[Extracted data entries]
----
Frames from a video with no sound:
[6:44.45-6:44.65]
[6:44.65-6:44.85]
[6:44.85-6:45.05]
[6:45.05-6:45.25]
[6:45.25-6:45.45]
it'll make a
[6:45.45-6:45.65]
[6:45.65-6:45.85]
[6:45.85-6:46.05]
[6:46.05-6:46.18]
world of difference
----
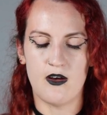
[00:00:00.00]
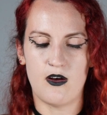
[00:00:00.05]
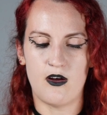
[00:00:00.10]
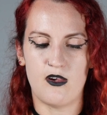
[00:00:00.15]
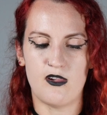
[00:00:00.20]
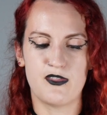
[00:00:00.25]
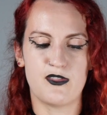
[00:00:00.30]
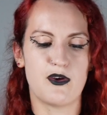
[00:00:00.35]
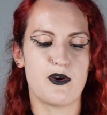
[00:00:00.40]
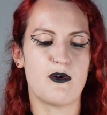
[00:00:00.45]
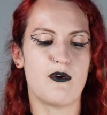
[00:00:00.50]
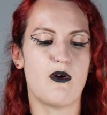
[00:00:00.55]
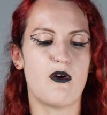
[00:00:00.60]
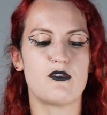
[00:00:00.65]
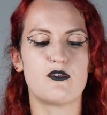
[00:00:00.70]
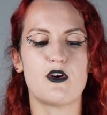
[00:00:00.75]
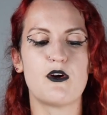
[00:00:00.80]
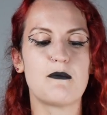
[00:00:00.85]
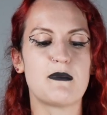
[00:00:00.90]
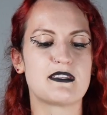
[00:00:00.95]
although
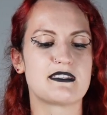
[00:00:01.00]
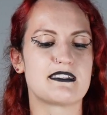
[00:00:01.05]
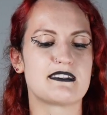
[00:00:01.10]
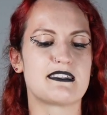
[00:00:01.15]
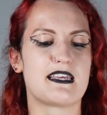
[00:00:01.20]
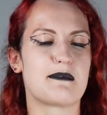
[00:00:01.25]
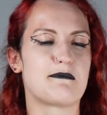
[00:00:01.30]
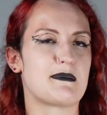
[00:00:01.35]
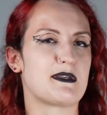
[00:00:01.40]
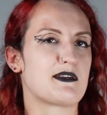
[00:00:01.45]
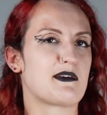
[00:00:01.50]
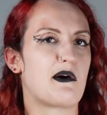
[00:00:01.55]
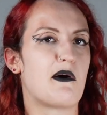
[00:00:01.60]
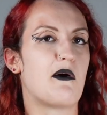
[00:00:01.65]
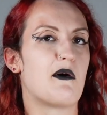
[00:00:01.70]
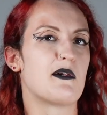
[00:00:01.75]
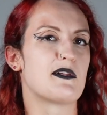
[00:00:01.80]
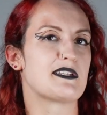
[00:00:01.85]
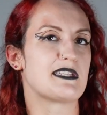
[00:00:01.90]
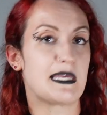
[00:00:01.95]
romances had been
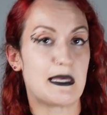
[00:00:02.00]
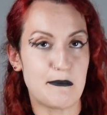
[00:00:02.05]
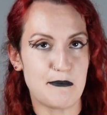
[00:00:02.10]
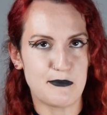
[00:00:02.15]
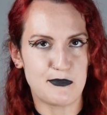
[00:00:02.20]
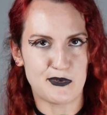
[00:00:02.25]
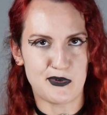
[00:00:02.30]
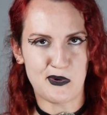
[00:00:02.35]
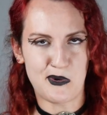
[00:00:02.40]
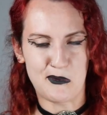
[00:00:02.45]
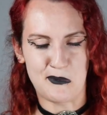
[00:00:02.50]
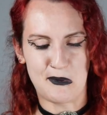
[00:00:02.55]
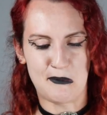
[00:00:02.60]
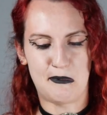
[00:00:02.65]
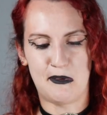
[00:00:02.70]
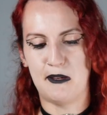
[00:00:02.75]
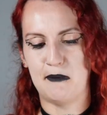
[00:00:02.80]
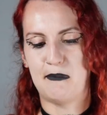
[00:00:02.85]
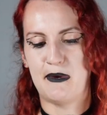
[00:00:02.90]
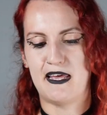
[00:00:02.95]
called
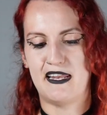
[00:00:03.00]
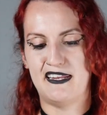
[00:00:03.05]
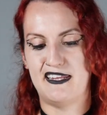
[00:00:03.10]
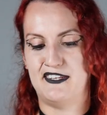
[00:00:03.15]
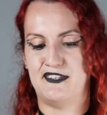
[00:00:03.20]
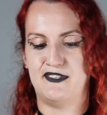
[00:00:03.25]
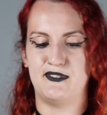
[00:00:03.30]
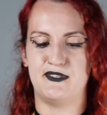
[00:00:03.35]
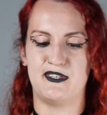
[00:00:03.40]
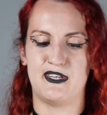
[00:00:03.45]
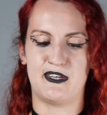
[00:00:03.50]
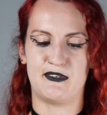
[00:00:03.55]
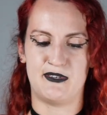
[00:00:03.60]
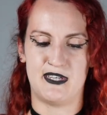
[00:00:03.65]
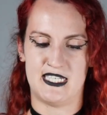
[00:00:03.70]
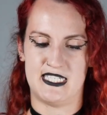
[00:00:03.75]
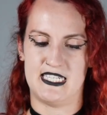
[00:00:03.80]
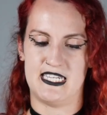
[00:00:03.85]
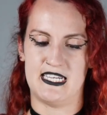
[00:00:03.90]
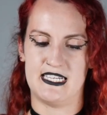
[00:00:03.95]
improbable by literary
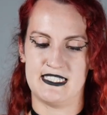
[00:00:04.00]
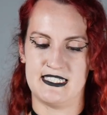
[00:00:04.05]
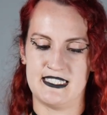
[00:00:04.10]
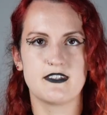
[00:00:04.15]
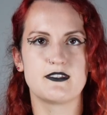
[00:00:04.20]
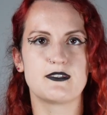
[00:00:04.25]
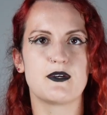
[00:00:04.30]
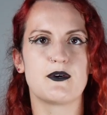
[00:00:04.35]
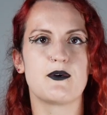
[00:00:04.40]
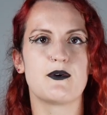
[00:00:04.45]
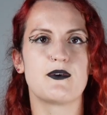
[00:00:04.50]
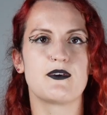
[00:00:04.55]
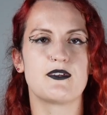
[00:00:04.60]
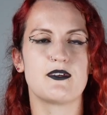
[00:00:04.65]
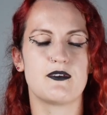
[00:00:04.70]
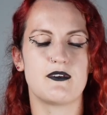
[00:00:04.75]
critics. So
----
> [WORK TO COMPLETE]
Reproduce the data above exactly, but only from the line containing "[00:00:02.45]" through the line containing "[00:00:04.50]"; skip the pictures.

> [THE ANSWER]
[00:00:02.45]
[00:00:02.50]
[00:00:02.55]
[00:00:02.60]
[00:00:02.65]
[00:00:02.70]
[00:00:02.75]
[00:00:02.80]
[00:00:02.85]
[00:00:02.90]
[00:00:02.95]
called
[00:00:03.00]
[00:00:03.05]
[00:00:03.10]
[00:00:03.15]
[00:00:03.20]
[00:00:03.25]
[00:00:03.30]
[00:00:03.35]
[00:00:03.40]
[00:00:03.45]
[00:00:03.50]
[00:00:03.55]
[00:00:03.60]
[00:00:03.65]
[00:00:03.70]
[00:00:03.75]
[00:00:03.80]
[00:00:03.85]
[00:00:03.90]
[00:00:03.95]
improbable by literary
[00:00:04.00]
[00:00:04.05]
[00:00:04.10]
[00:00:04.15]
[00:00:04.20]
[00:00:04.25]
[00:00:04.30]
[00:00:04.35]
[00:00:04.40]
[00:00:04.45]
[00:00:04.50]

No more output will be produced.